What you need to do: Your answer must be an exact copy of the data below, minus any pictures.

The records:

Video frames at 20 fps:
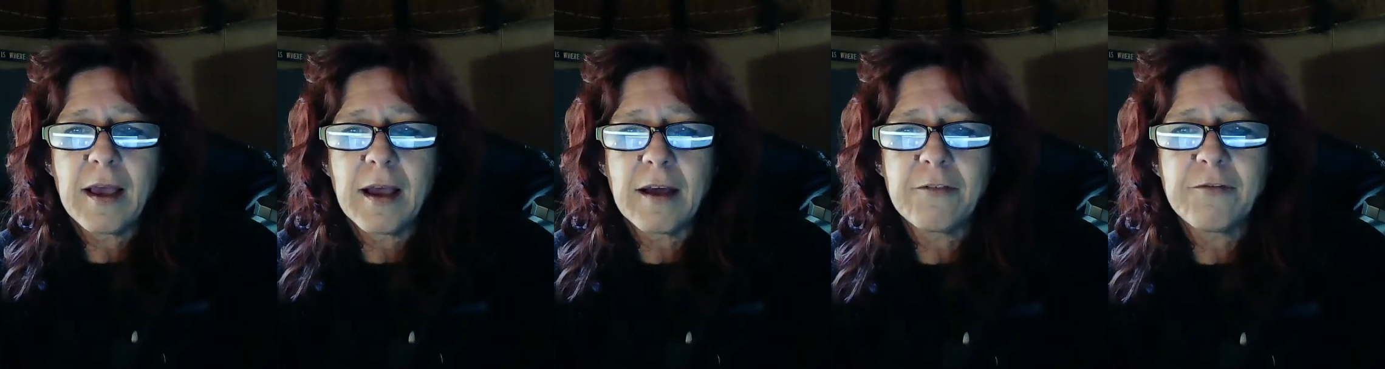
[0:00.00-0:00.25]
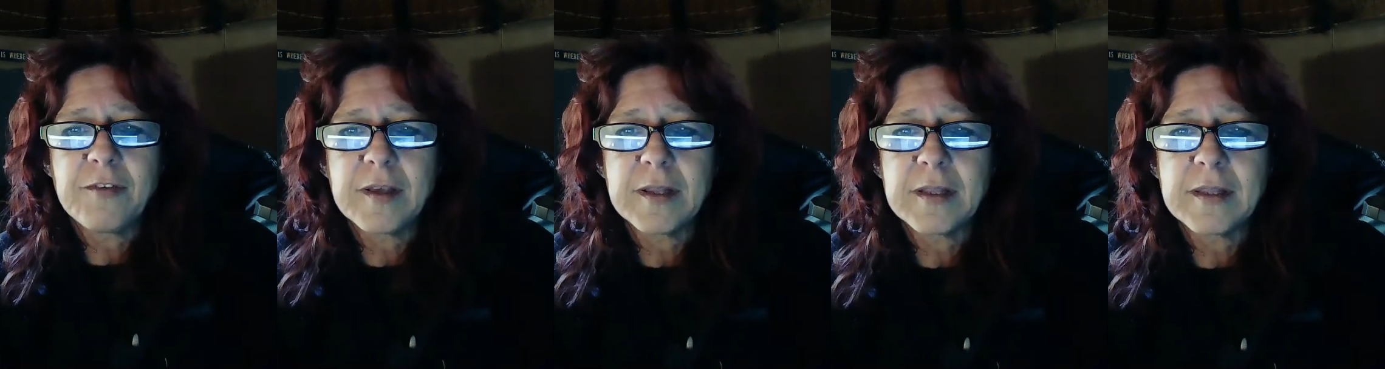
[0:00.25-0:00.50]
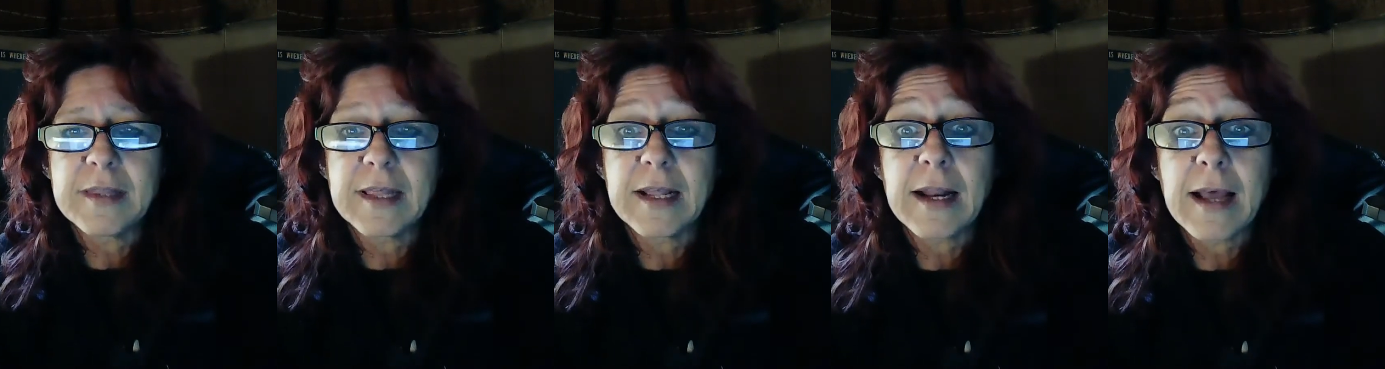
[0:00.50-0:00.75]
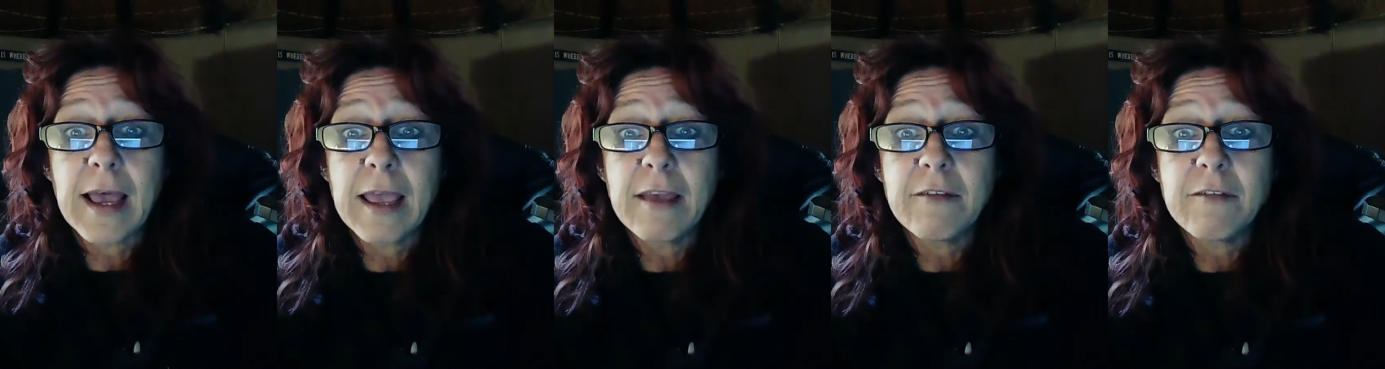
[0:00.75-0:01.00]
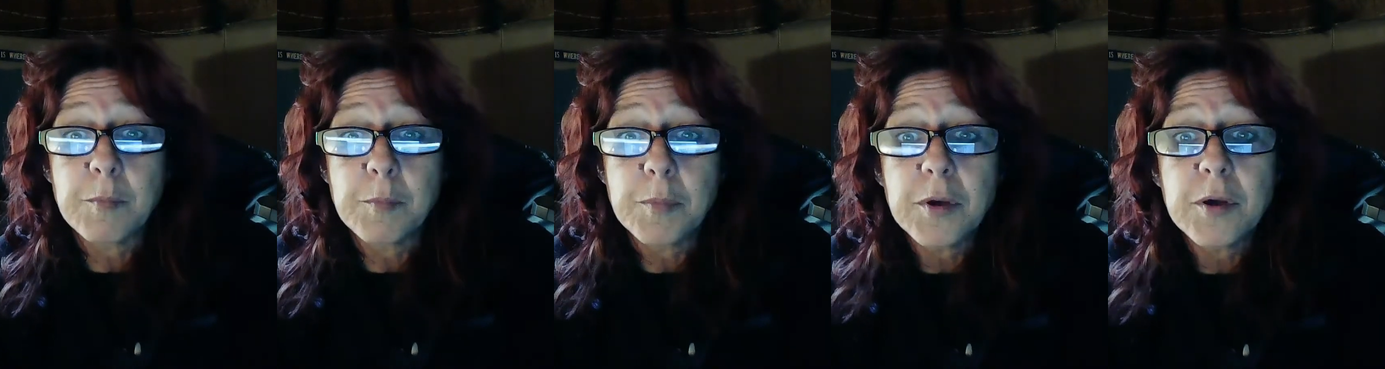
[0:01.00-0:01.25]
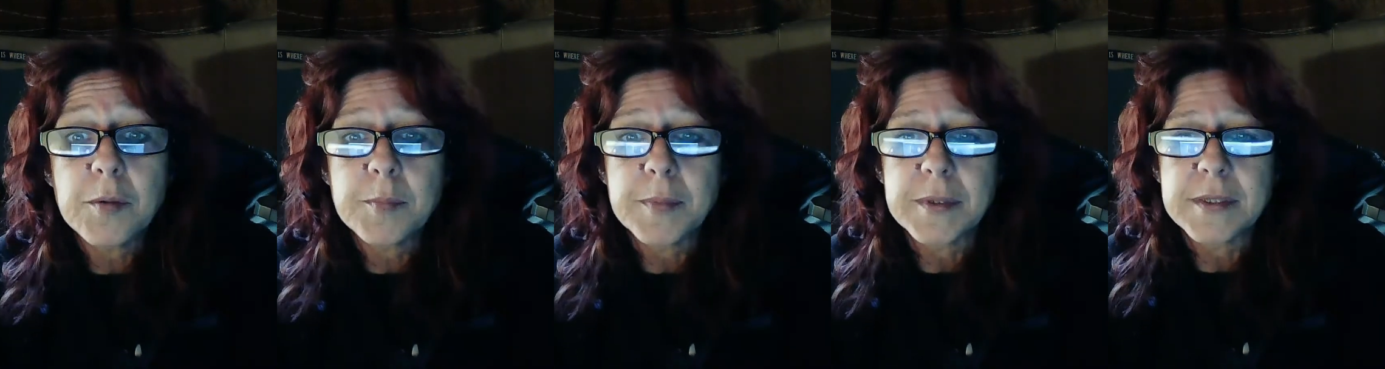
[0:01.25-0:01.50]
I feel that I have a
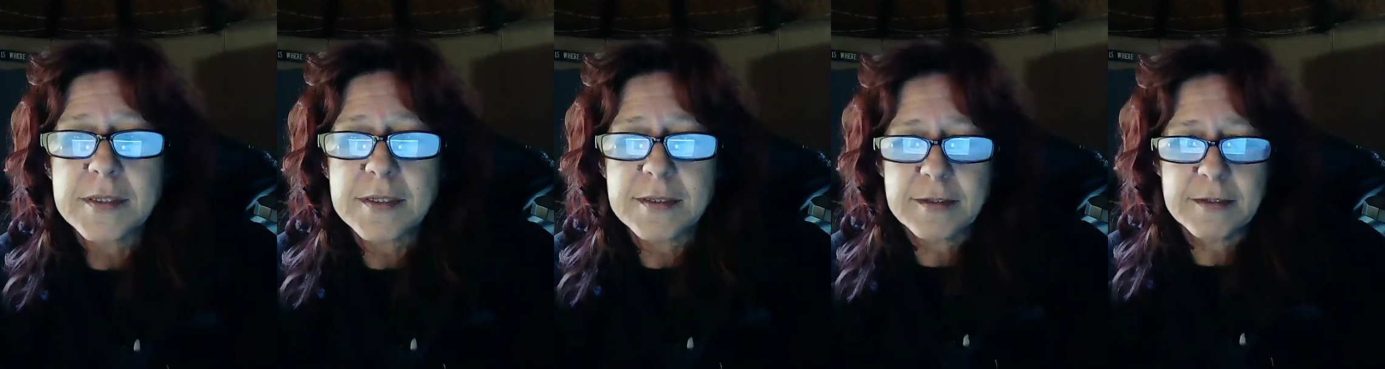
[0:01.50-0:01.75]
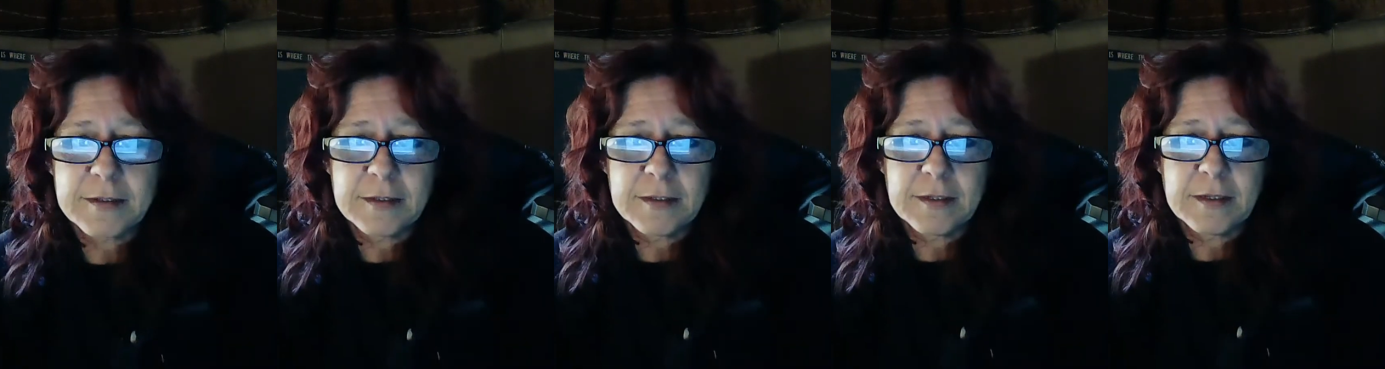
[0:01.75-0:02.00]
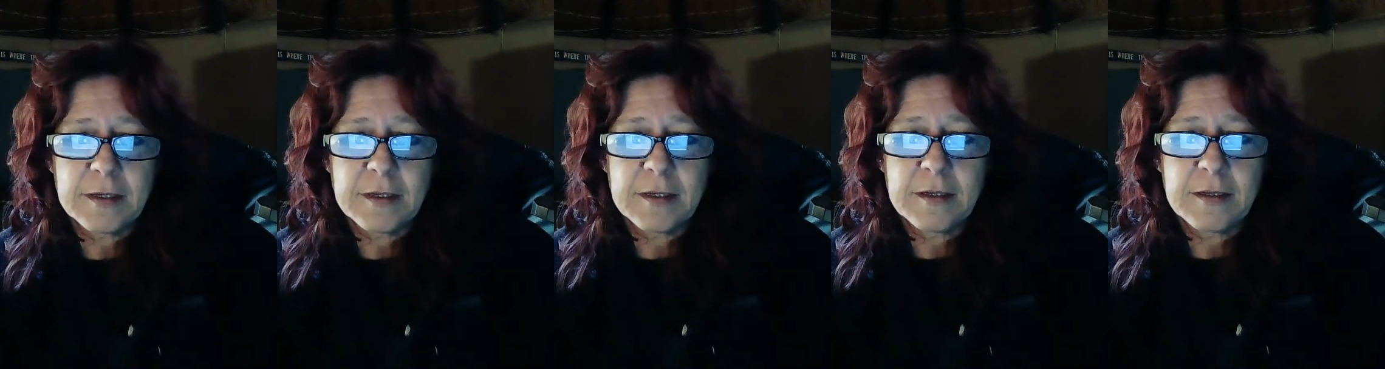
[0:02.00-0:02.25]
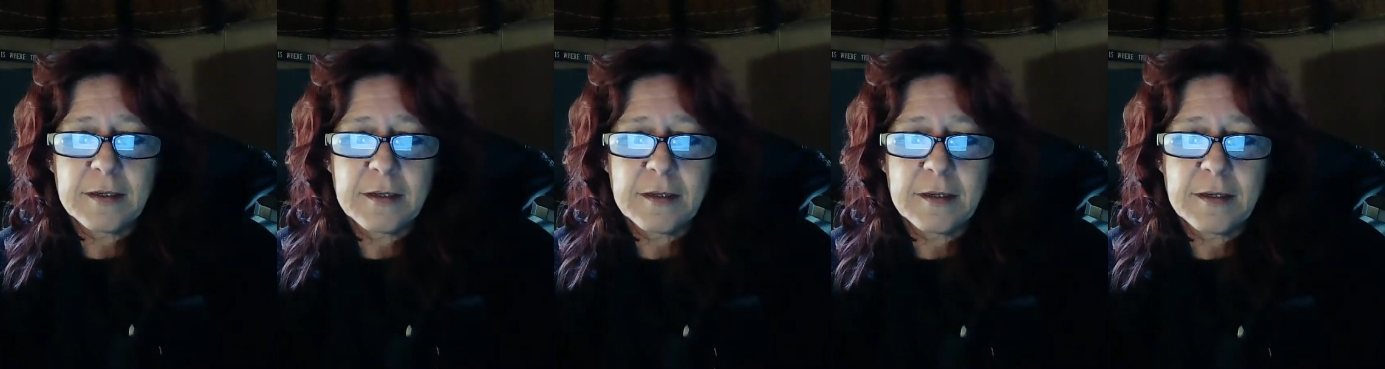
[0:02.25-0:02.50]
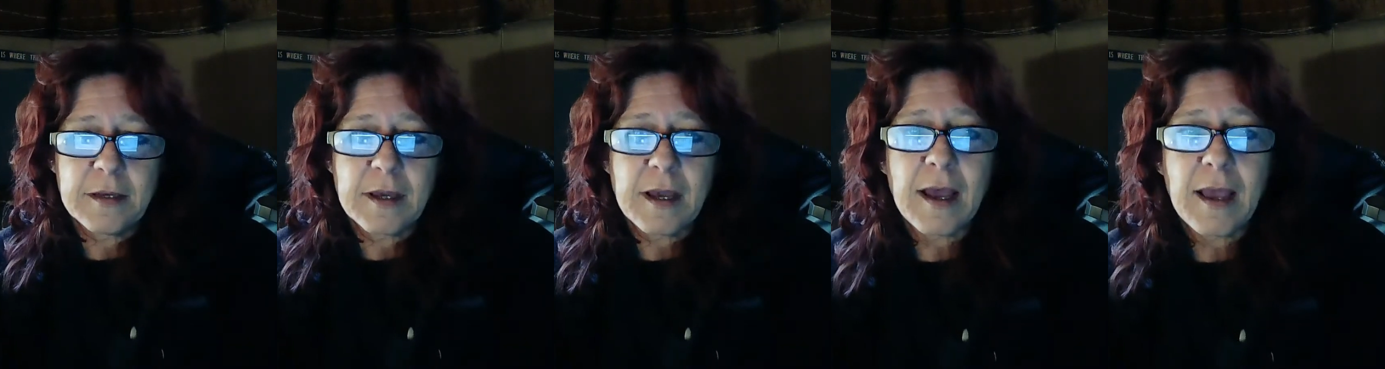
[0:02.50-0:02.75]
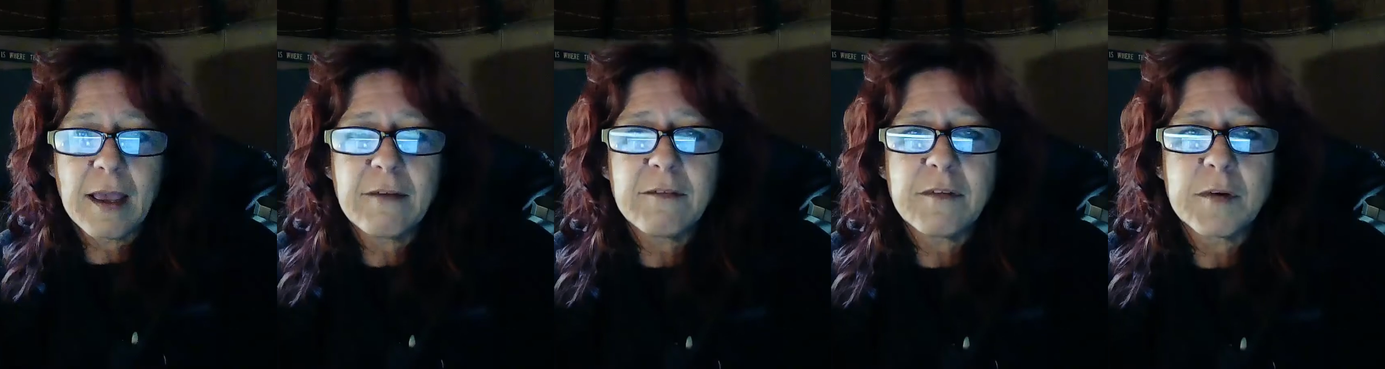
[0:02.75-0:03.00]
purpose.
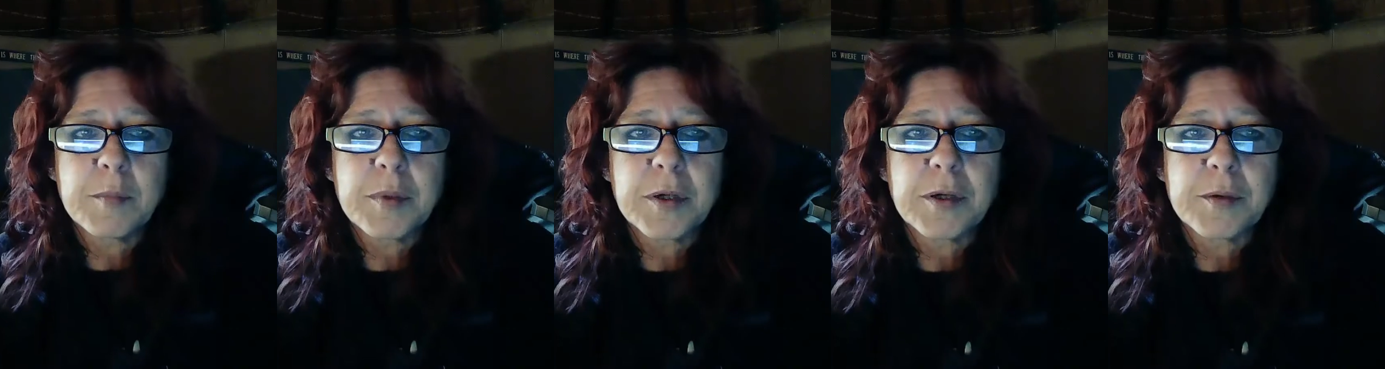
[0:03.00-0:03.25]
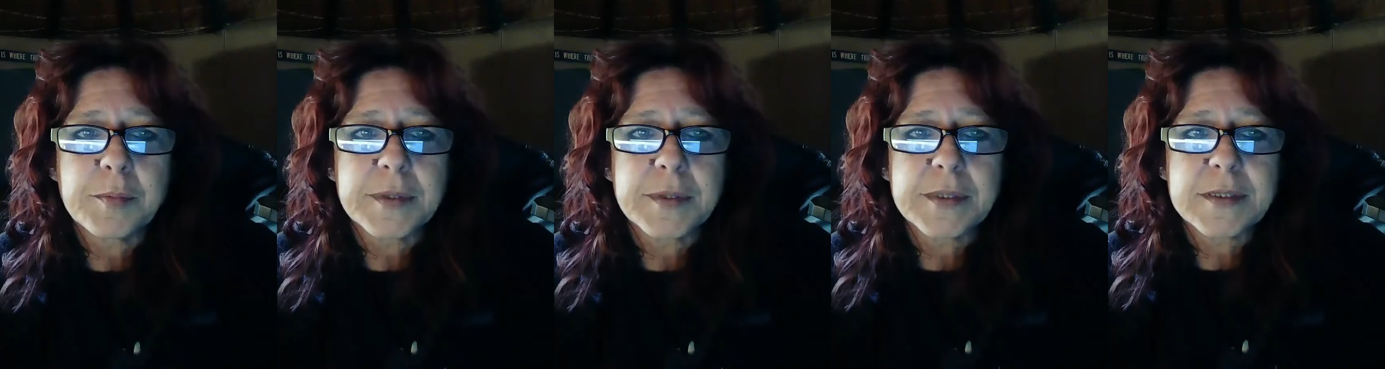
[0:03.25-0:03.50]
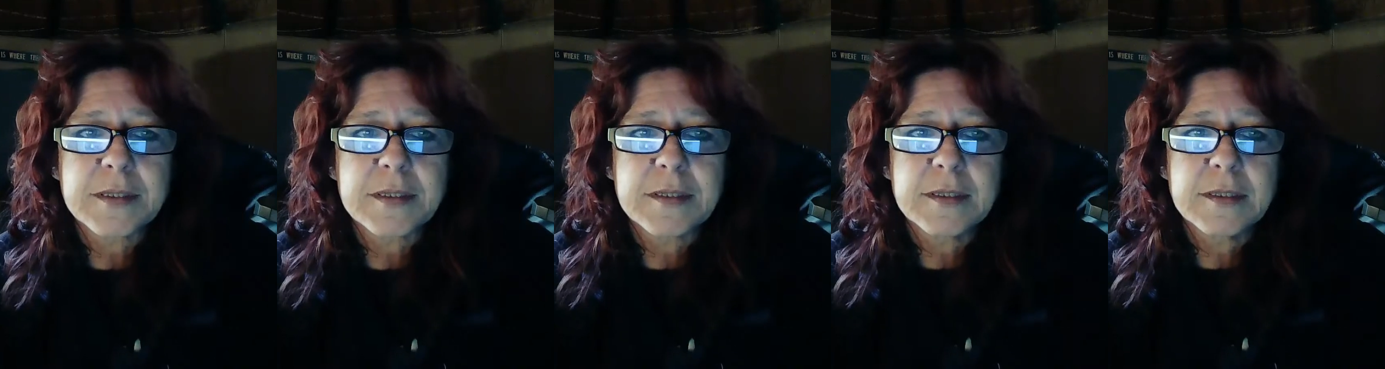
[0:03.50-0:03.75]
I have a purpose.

Output below:
Video frames at 20 fps:
[0:00.00-0:00.25]
[0:00.25-0:00.50]
[0:00.50-0:00.75]
[0:00.75-0:01.00]
[0:01.00-0:01.25]
[0:01.25-0:01.50]
I feel that I have a
[0:01.50-0:01.75]
[0:01.75-0:02.00]
[0:02.00-0:02.25]
[0:02.25-0:02.50]
[0:02.50-0:02.75]
[0:02.75-0:03.00]
purpose.
[0:03.00-0:03.25]
[0:03.25-0:03.50]
[0:03.50-0:03.75]
I have a purpose.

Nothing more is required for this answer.